Après la relaxe des deux policiers par le tribunal de Rennes dans le procès de Zyed et Bouna, une vive émotion a touché les personnes qui se sont rassemblées ce soir devant le tribunal de Bobigny. Les visages sont minés. Les personnes présentes ce soir ont voulu témoigner leur soutien aux familles des deux adolescents défunts et montrer leur mécontentement.
DSCF0123Ils étaient 350 personnes à avoir fait le déplacement devant l’entrée du tribunal. Des policiers sont présents également. Beaucoup de jeunes de quartiers ont tenu être présents. Plusieurs personnes portaient un autocollant à l’effigie de Bouna et Zyed, probablement une manière de montrer que ces deux adolescents mort le 27 octobre 2005 dans un transformateur d’EDF resteront à jamais dans leurs mémoires. Une grande banderole a été accrochée près de l’entrée de Tribunal de Bobigny : « La police Assassine, la justice acquitte ». Des stéréos ont été apportées pour l’occasion, on entend l’interview de Gaye Traoré, le grand frère de Bouna, revenir sur cette tragédie du 27 octobre 2005. A l’entrée quelques tables sont disposées en lignes afin de servir de la nourriture pour les manifestants. De nombreuses associations ont fait le déplacement telle que la brigade anti-negrophobie, Fergusons in Paris, stop le contrôle au faciès, Urgence notre police assassine…
Omar, membre du Parti des indigènes de la République porte à la main une pancarte à l’effigie d’Ali Ziri et enchaîne les interviews avec différents médias. Il s’exprime : « quand nous avons appris la nouvelle de la relaxe, nous avons été pétris de douleur, d’incompréhension et de colère. Dix ans après, c’est un moment difficile, car rendre ce verdict a été très long, on s’attendait simplement à ce que les deux policiers soient inculpés pour « non-assistance à personnes en danger » et quand bien même ce n’est pas grand-chose, et bien même ça, nous n’avions pas eu le droit. Même ça, les familles ont dû repartir comme-ci d’un certain point de vue, il ne s’était rien passé sauf la mort de leur enfant, de leur frère et ça dix ans après c’est inacceptable. Aujourd’hui, il y a plein d’amertume. En France, il y a une justice très clairement qui prend le pas et qui est en phase complètement avec ce qu’on fait les policiers. Et de ce point de vue là, ça en dit long sur notre société. Amnesty international avait rendu qui l’a intitulé : « Les policiers sont-ils au-dessus des lois ». Il faut croire que les policiers sont au-dessus des lois, il faut croire qu’en effet condamner dans ce pays là des policiers, c’est de l’ordre de l’impossibilité affective. Il faut croire qu’il y a une catégorie de sous citoyens. Pour moi, il y a une justice à deux vitesses et ce qui a été démontré une fois de plus aujourd’hui et qui nous met très en colère».

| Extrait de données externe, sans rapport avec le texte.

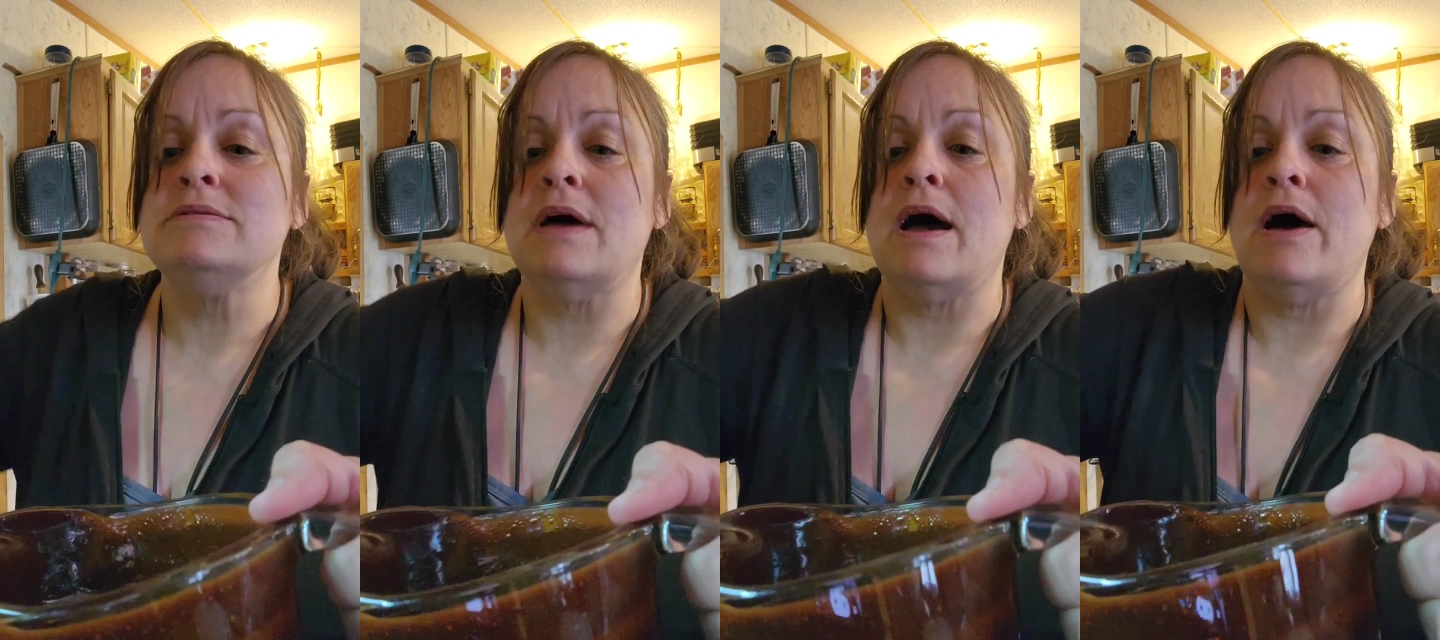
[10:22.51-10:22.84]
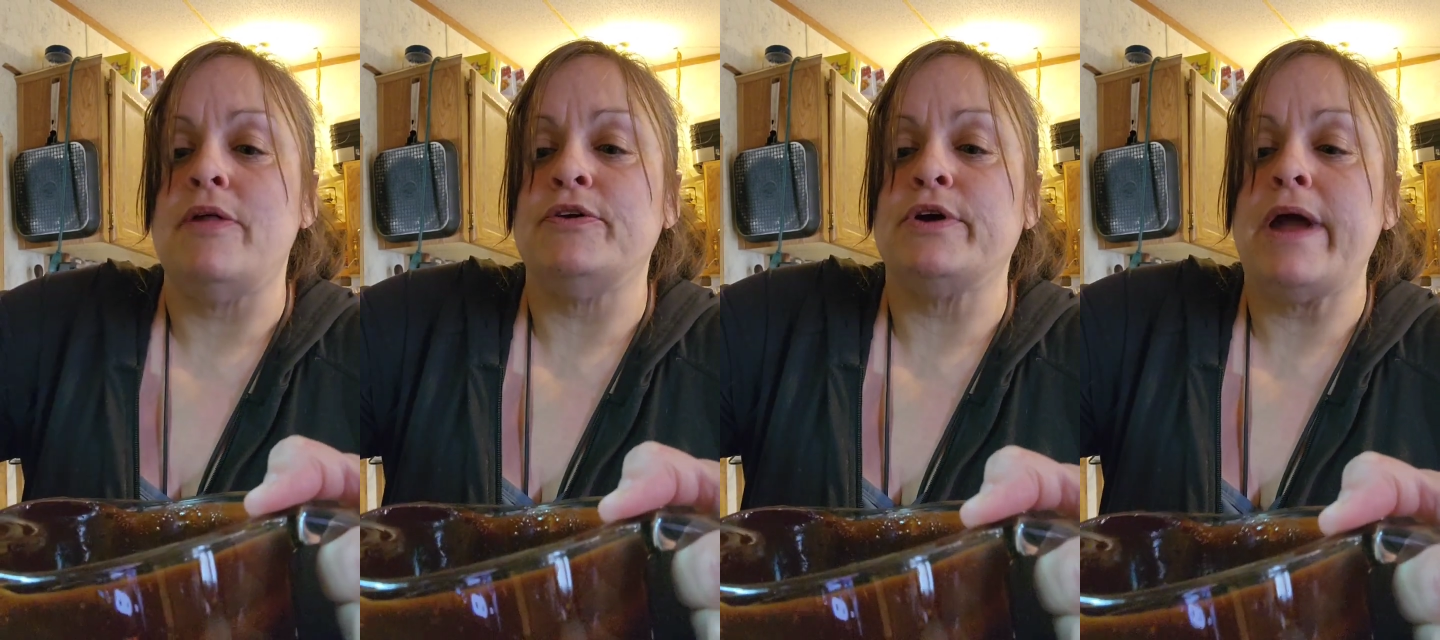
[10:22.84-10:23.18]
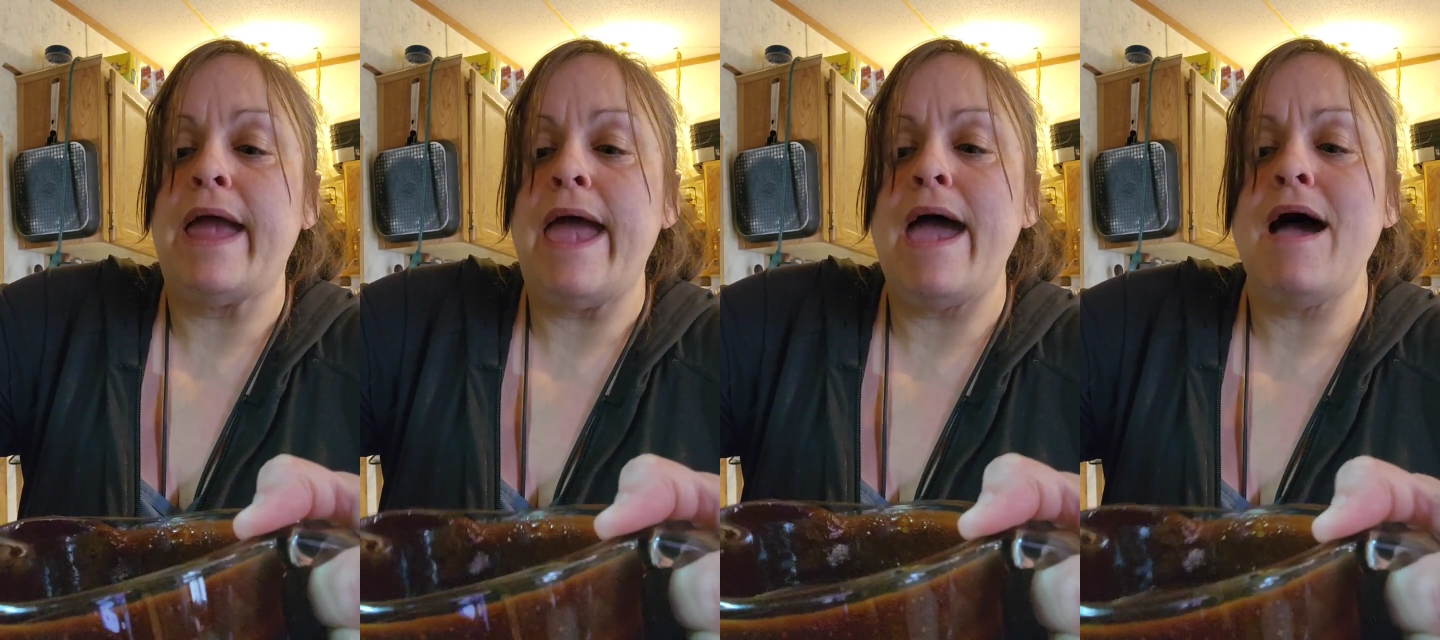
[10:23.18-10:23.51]
The other
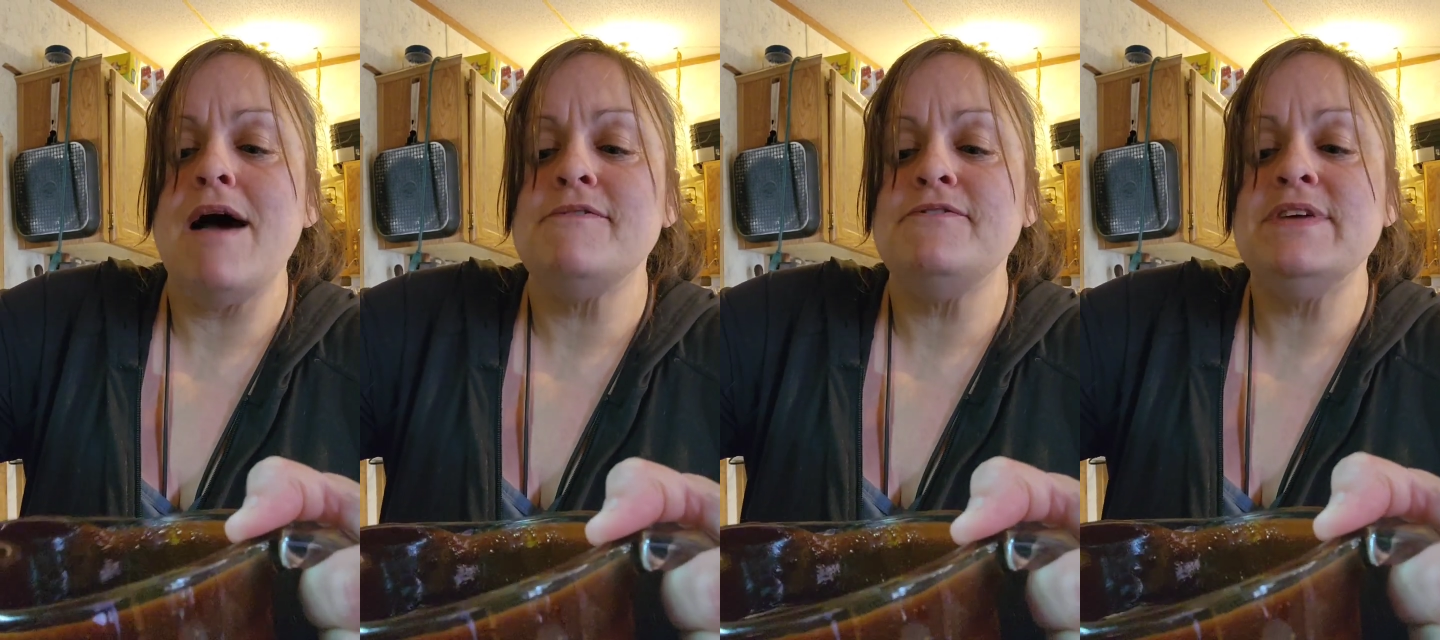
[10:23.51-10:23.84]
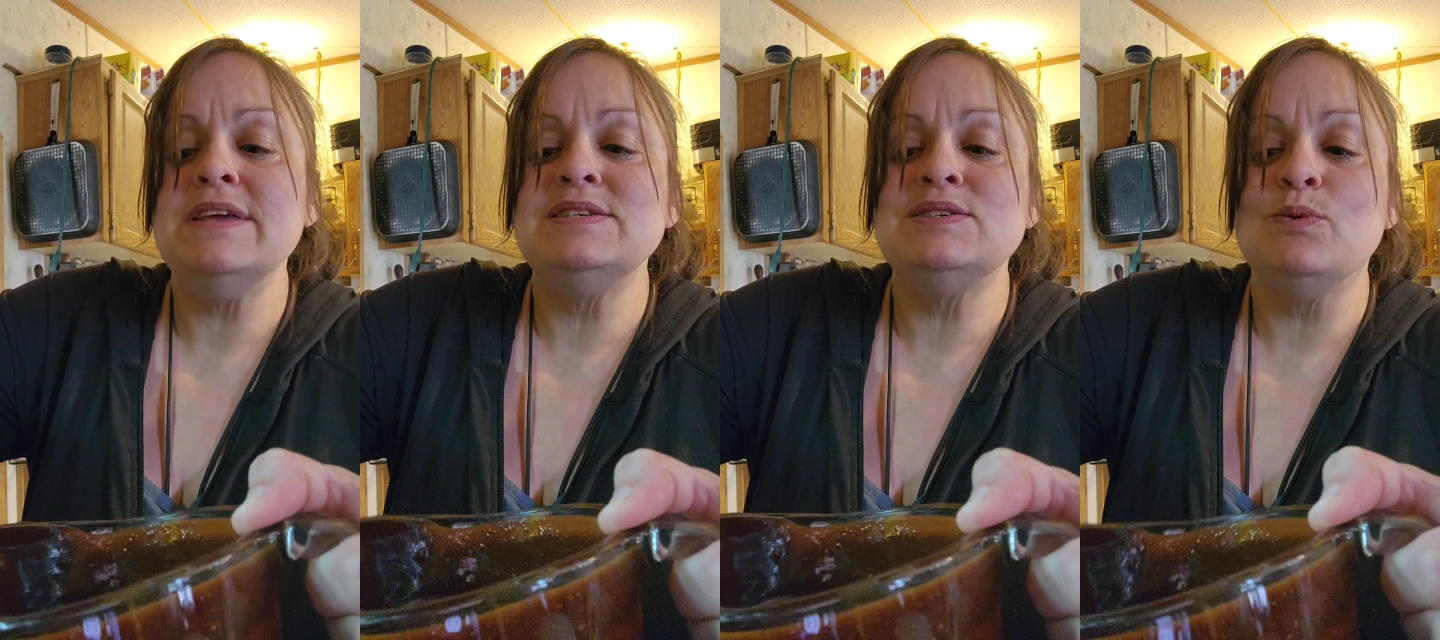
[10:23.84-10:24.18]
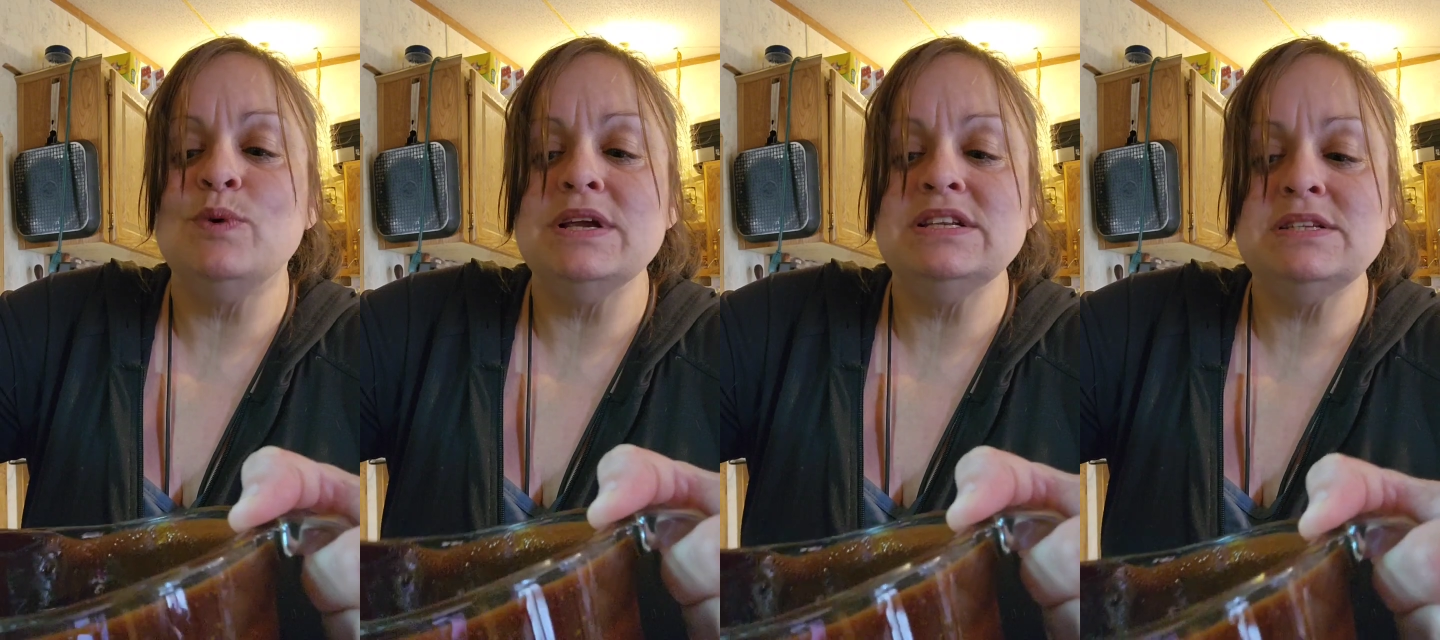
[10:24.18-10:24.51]
half is
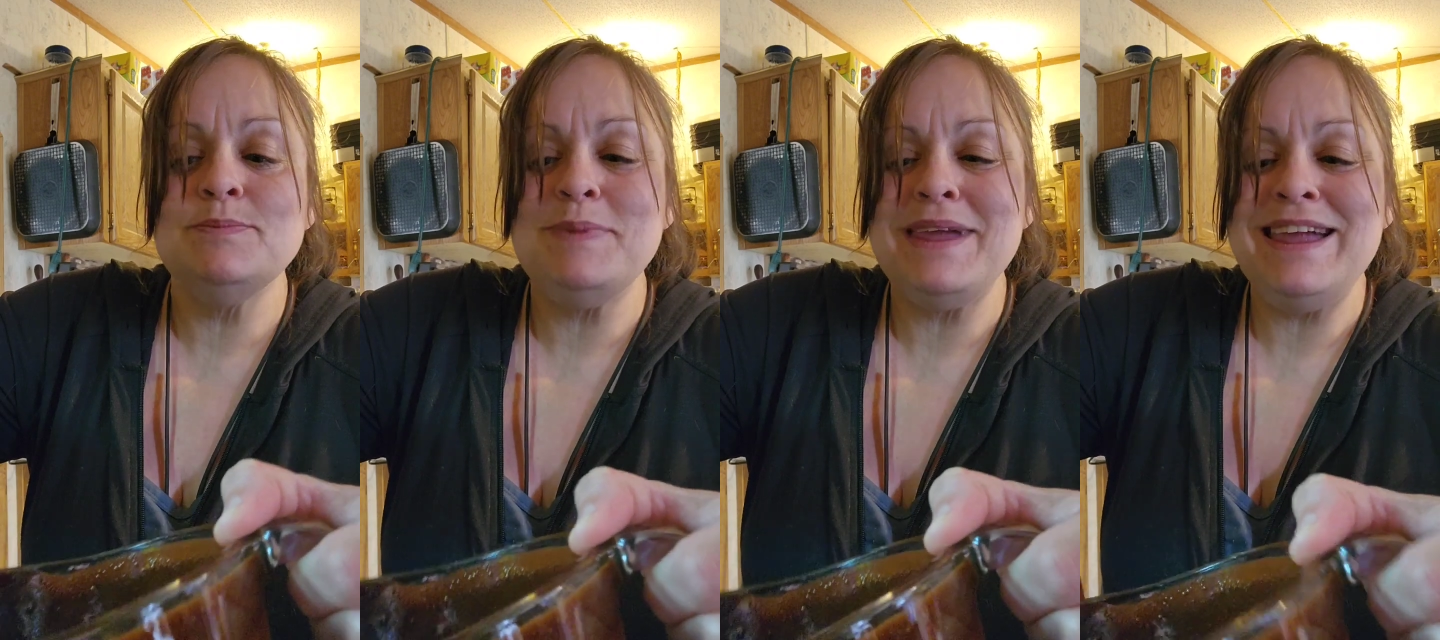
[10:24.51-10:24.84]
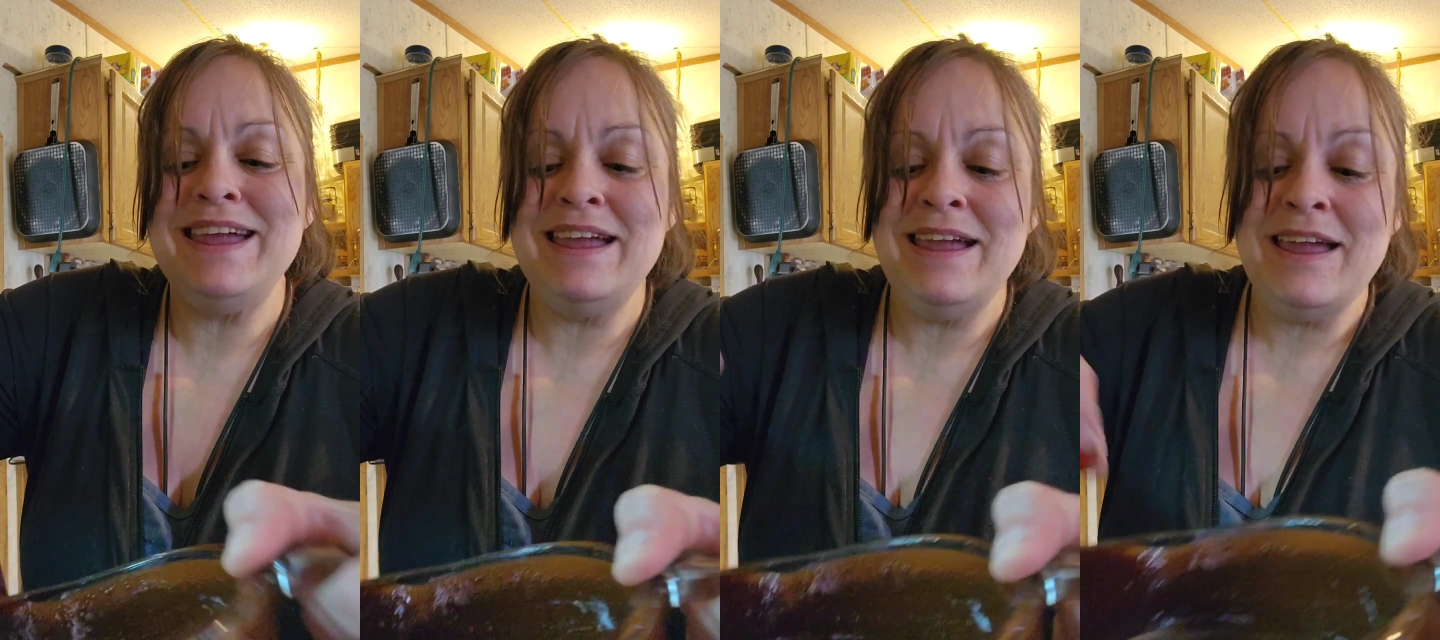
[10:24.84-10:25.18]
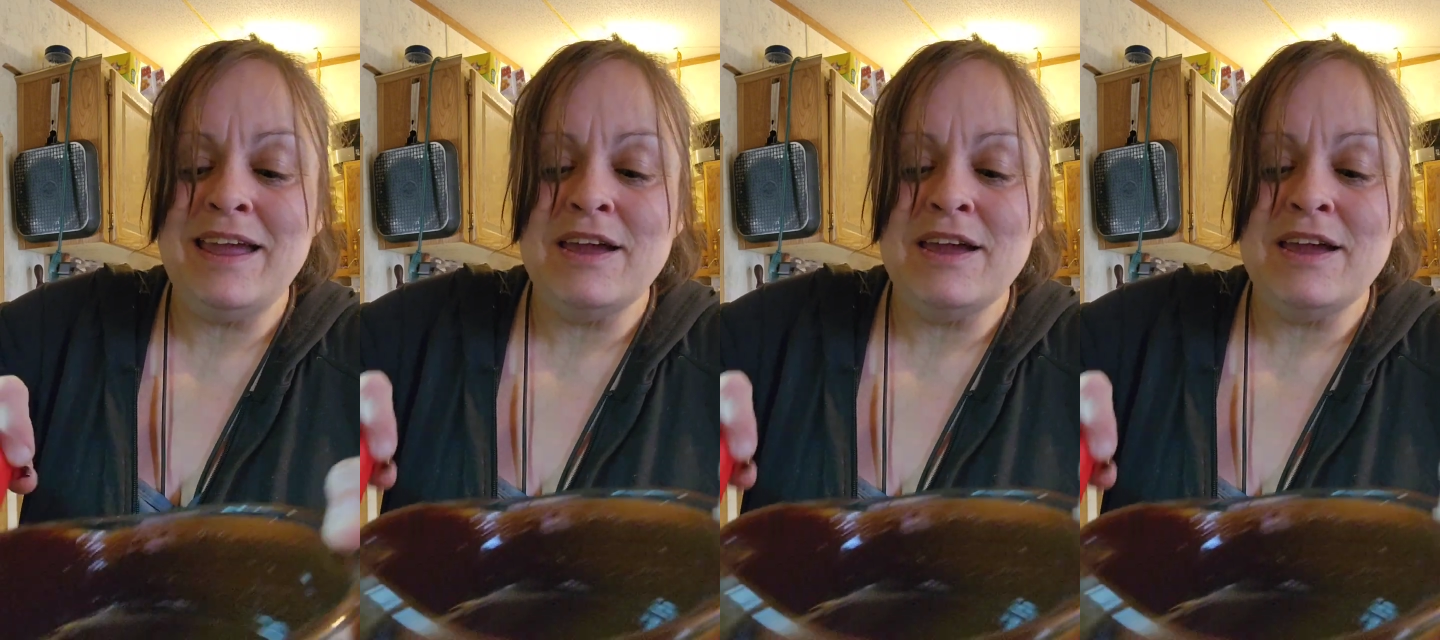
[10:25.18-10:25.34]
going to be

Un manifestant exprime lui aussi sa tristesse par rapport à la décision rendue par la cour d’appel de Rennes :  « j’ai beaucoup de déception car dix ans d’attentes c’est beaucoup.  Et le fait que cela soit médiatisé, ça a donné beaucoup d’espoirs à l’ensemble des personnes qui se sentent concernées. Finalement les deux policiers s’en sortent avec la moindre poursuite, cela laisse un goût amer . Moi, je ne suis pas là pour attaquer frontalement les policiers. Mais, je pense qu’avec tous les éléments qui ont été apportés , ils auraient dû être sanctionnés pour montrer l’exemple« .
Différents slogans ont été criés lors de ce rassemblement, notamment celui-ci: « Pas de justice pas de paix ». La pluie est tombée soudainement. Les gens ont couru pour trouver un endroit où s’abriter notamment devant l’entrée du tribunal. Des altercations avec la police auraient eu lieu à cet endroit juste après :


Les familles de Zyed Benna et Bouna Traoré ont décidé de faire appel de la décision rendue aujourd’hui par la Cour d’appel de Rennes. Affaire à suivre.